Là où j’ai merdé à coup sûr, c’est que je ne savais pas m’exprimer. L’écriture était mon seul réel moyen de communication et, jamais, je n’ai su exprimer ma souffrance par la parole. Pourtant, ce douze Décembre 2011, je n’ai rien laissé: pas une lettre, pas d’extrait d’un roman que j’aurais relu une dizaine de fois, pas même un post-it. J’étais en train de me suicider et en expliquer la raison, ou même tout simplement me mettre à écrire une dernière fois était bien le dernier de mes soucis.
L’après-midi même, lors de la première des deux séances hebdomadaires chez le psychiatre, je n’avais rien évoqué. Non, je ne souffrais pas spécialement plus que d’habitude, je m’ennuyais juste. Et j’étais fatigué, épuisé, crevé. Je ne sais pas si c’est cela qu’on appelle la sensation d’être au bout du rouleau. J’avais peut-être juste perdu mon énergie vitale. Plus de feu sacré et même plus l’attente d’un je-ne-sais-quoi. Je l’admets, j’avais prémédité le fait de passer commande de médicaments. Je n’avais pas pensé à la manière de demander, mais je me suis dit qu’il me suffisait de faire comme d’habitude, en plaçant juste le somnifère en flacon entre les deux autres, qu’il se fasse le moins possible remarquer:
«Bah, ce n’est pas avec ça qu’on se drogue. avait-il plaisanté
-Non. Mais c’est avec ça qu’on dort et, je vous l’ai dis, je suis épuisé.»

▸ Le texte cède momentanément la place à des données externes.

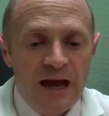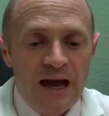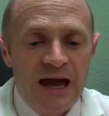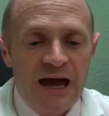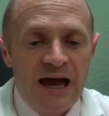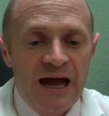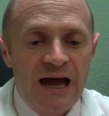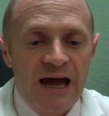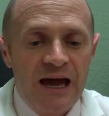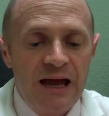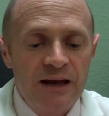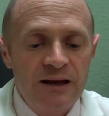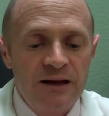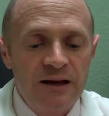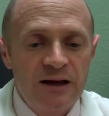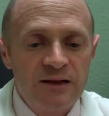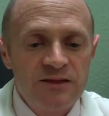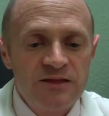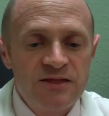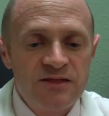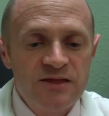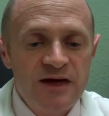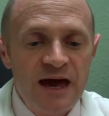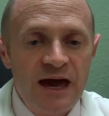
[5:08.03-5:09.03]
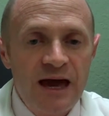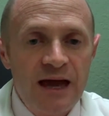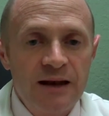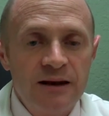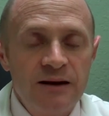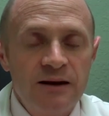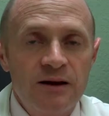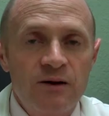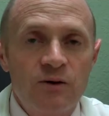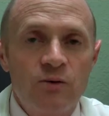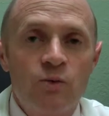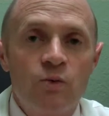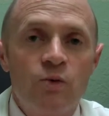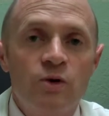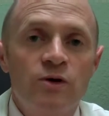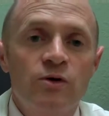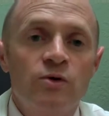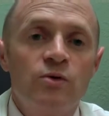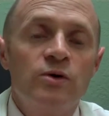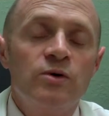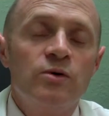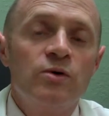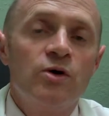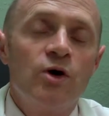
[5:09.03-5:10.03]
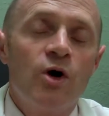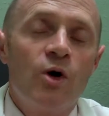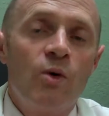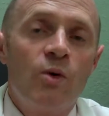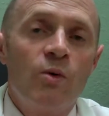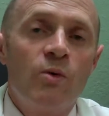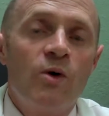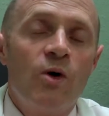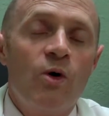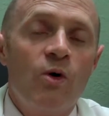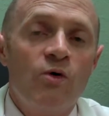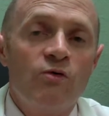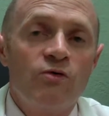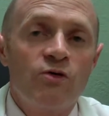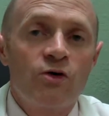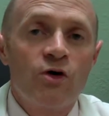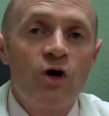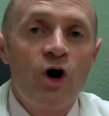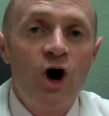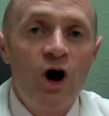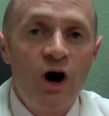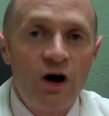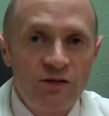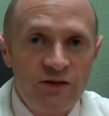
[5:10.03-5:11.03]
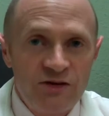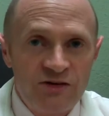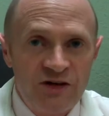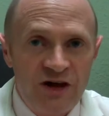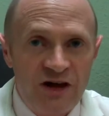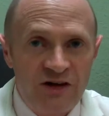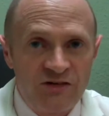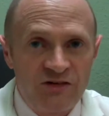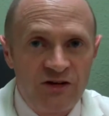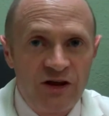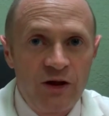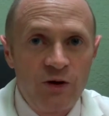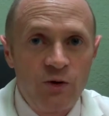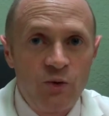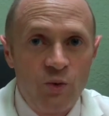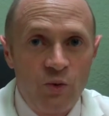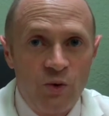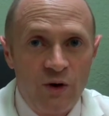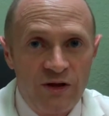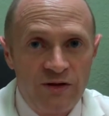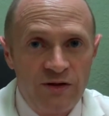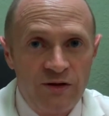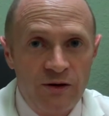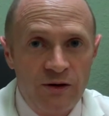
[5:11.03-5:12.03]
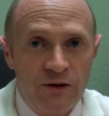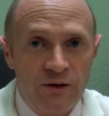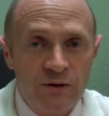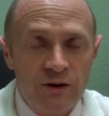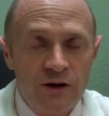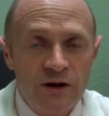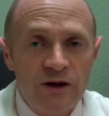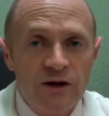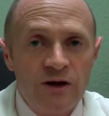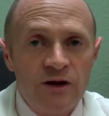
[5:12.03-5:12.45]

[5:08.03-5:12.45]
And then we will go over all the testing with you.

En sortant de chez le psychiatre (je ne savais pas encore que c’était là la dernière fois que je le voyais), je me suis allumé une cigarette et ai calé mes écouteurs dans les oreilles. Je remontais tranquillement la rue. Ma jambe me faisait mal mais la prévision du soulagement rendait la douleur presque charmante. Je suis entré dans la pharmacie, ai enlevé mes écouteurs. Béni soit ce jour, il n’y avait qu’une seule personne avant moi. J’ai tendu l’ordonnance au préparateur:
«Je vais vous chercher ça Monsieur.»
Il me donnait du Monsieur et j’avais presque l’impression d’être quelqu’un. Je veux dire: pas un pilier de bistrot ou un héroïnomane prêt à tout pour son fix, moi je me camais avec classe. Oui. Je faisais un chèque de quarante-et-un euros au psychiatre et je tendais ma Carte Vitale à la pharmacie où on me remerciait et me souhaitait une bonne journée en me tendant mon sachet de dope et mon plastique vert.

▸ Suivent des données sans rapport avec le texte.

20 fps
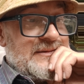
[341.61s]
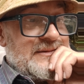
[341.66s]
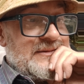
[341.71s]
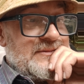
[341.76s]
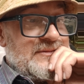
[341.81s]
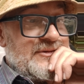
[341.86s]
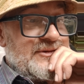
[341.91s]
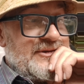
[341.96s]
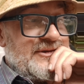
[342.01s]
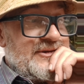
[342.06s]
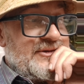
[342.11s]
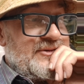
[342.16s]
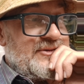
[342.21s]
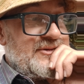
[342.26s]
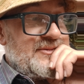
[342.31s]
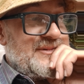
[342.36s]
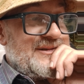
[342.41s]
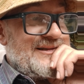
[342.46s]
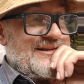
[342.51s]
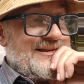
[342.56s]
What should I talk
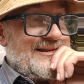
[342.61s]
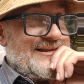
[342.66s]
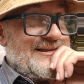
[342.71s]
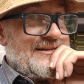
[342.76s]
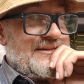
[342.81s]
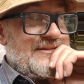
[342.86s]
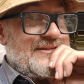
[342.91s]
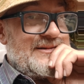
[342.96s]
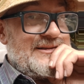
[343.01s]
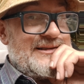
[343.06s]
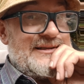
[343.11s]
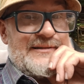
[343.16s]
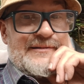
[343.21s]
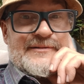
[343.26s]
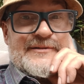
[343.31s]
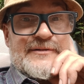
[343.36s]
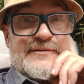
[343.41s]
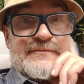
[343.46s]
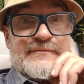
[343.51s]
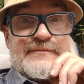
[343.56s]
about now?
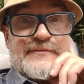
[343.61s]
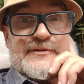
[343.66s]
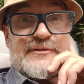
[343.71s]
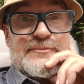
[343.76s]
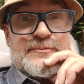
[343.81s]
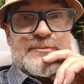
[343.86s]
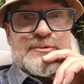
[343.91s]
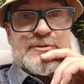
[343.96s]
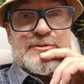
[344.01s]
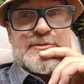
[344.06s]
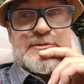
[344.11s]
Carry on films?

Devant le bureau de tabac d’à côté il y avait encore une fois les punks et leurs chiens, pour le moment encore tous en à peu près bon état ce début d’après-midi. Je parle bien évidemment des maîtres. celui au teint basané, avec sa casquette et ses yeux noirs qu’on prendrait facilement pour un regard méchant discutait avec un enthousiasme modéré en restant accroupi, les jambes pliées et tout le corps soutenu par la pointe des pieds. Il avait comme toujours dans la main une bouteille d’eau où l’on devinait le doux mélange de la vodka-orange, les deux achetées le moins cher possible au supermarché situé au sous-sol du centre commercial à deux pas.
Je n’ai même pas pensé à lui demander du Skenan 200mg. J’avais déjà de quoi faire et je tenais à ce que les prises de cette merde soient des plus exceptionnelles possibles. J’ai eu envie d’acheter du tabac à mâcher, une boîte rouge, ce que j’ai demandé à la buraliste.